There are several health conditions that affect cattle on pasture that should be understood to avoid confusion with thinking there is a urea (ammonia) toxicity problem. Urea can poison animals if the ammonia level in the rumen rises and too much ammonia spills into the blood stream. This changes the pH of the blood and impairs the ability of the blood to transport oxygen to the tissues. The animal dies of asphyxiation.
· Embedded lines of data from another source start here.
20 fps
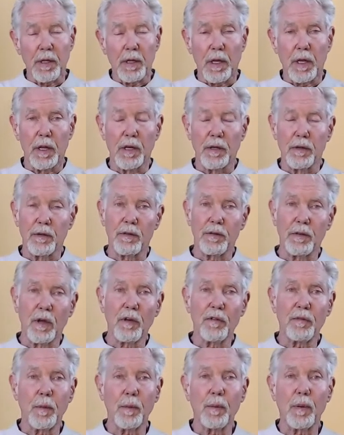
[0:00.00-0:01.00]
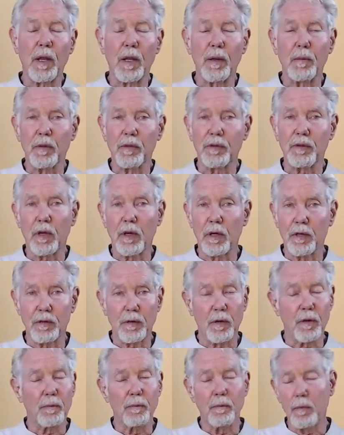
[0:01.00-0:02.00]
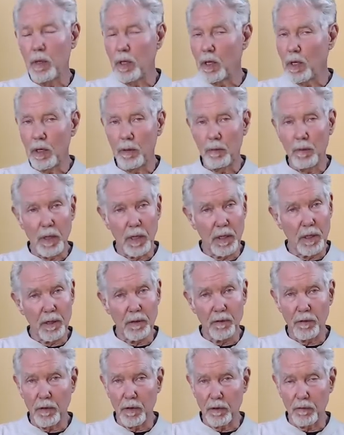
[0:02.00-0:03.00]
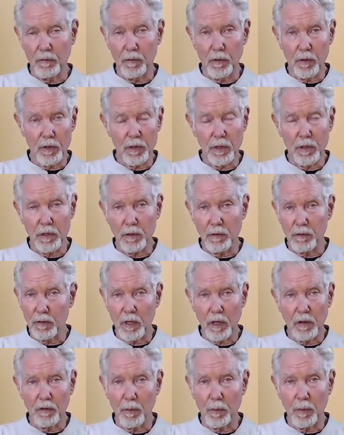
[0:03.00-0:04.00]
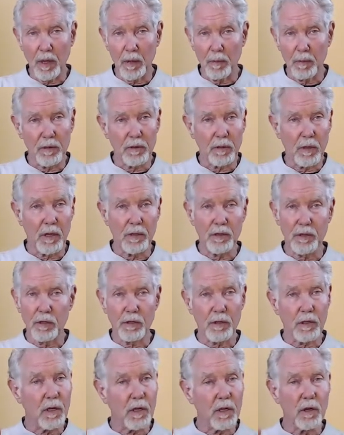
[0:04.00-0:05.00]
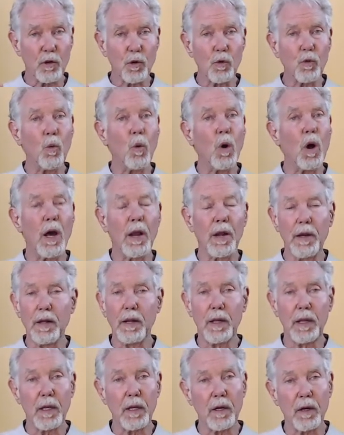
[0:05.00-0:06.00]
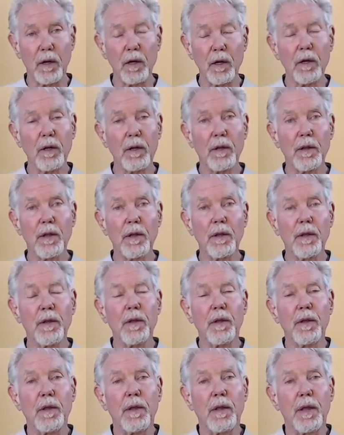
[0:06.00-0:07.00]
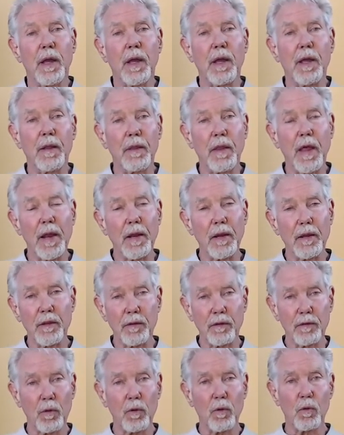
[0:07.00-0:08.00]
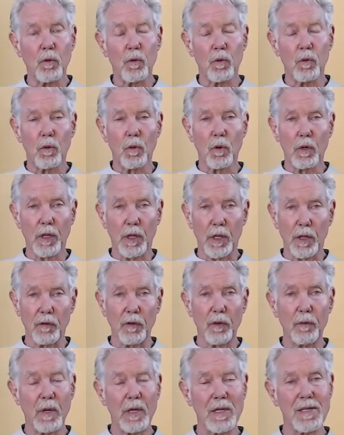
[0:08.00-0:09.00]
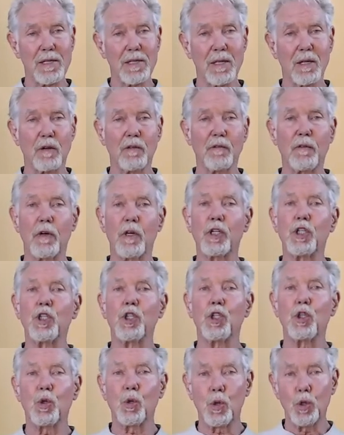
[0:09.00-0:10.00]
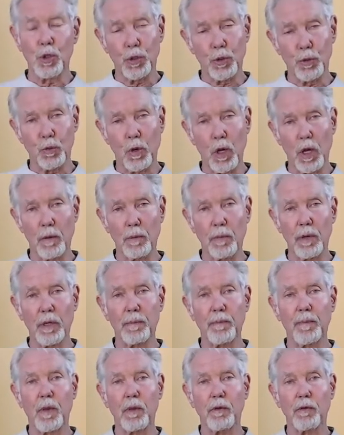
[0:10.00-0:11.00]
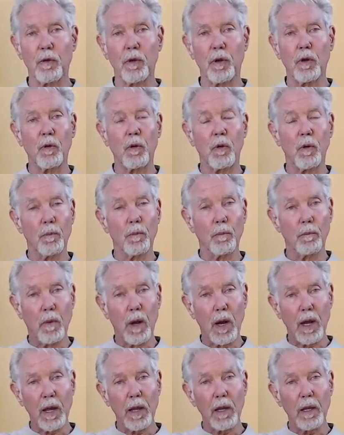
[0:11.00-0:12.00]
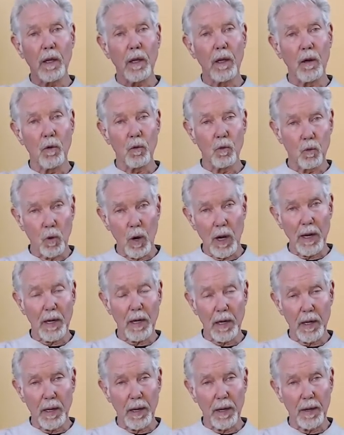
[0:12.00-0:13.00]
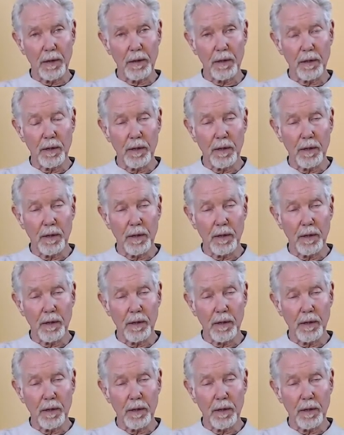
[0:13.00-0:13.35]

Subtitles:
And self-applied massage, there are many, many different versions of self-applied massage. Just going to do one here, and that is giving myself a shoulder rub. So my right hand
A poisoning that may appear to be from urea (really ammonia) toxicity, may actually be nitrate poisoning. Plants produce plant protein from nitrogen with nitrate as an intermediary product. When plants are growing rapidly, there may be a high level of nitrate in the plant tissues in the process of being converted to plant protein. When plant growth is abruptly stopped (such as from cold weather or drought), young plants may have an excess of nitrate trapped in them, particularly in the lower portions of the plant, because growth was stopped before the transformation of nitrate to plant protein had been completed.

If this plant material is consumed, the nitrate may be converted to nitrite in the animal with disastrous consequences for the animal. Nitrite in the blood changes the number of electrons on the iron in hemoglobin and the blood can no longer transport oxygen to the tissues. As a result, the animal suffocates, similar to what is seen in urea (ammonia) poisoning, but by a different and non-related mechanism. For this reason, nitrate poisoning and urea toxicity can be confused.

With nitrate toxicity, blood usually (but not always) turns a chocolate brown caused by the formation of methemoglobin when the electron change on the iron in hemoglobin changes. This can be determined by taking a blood sample to observe the color or to send to the lab for analysis. The mucous linings of the animal may turn brownish. Tissue that would be red from normal blood may turn brownish in color.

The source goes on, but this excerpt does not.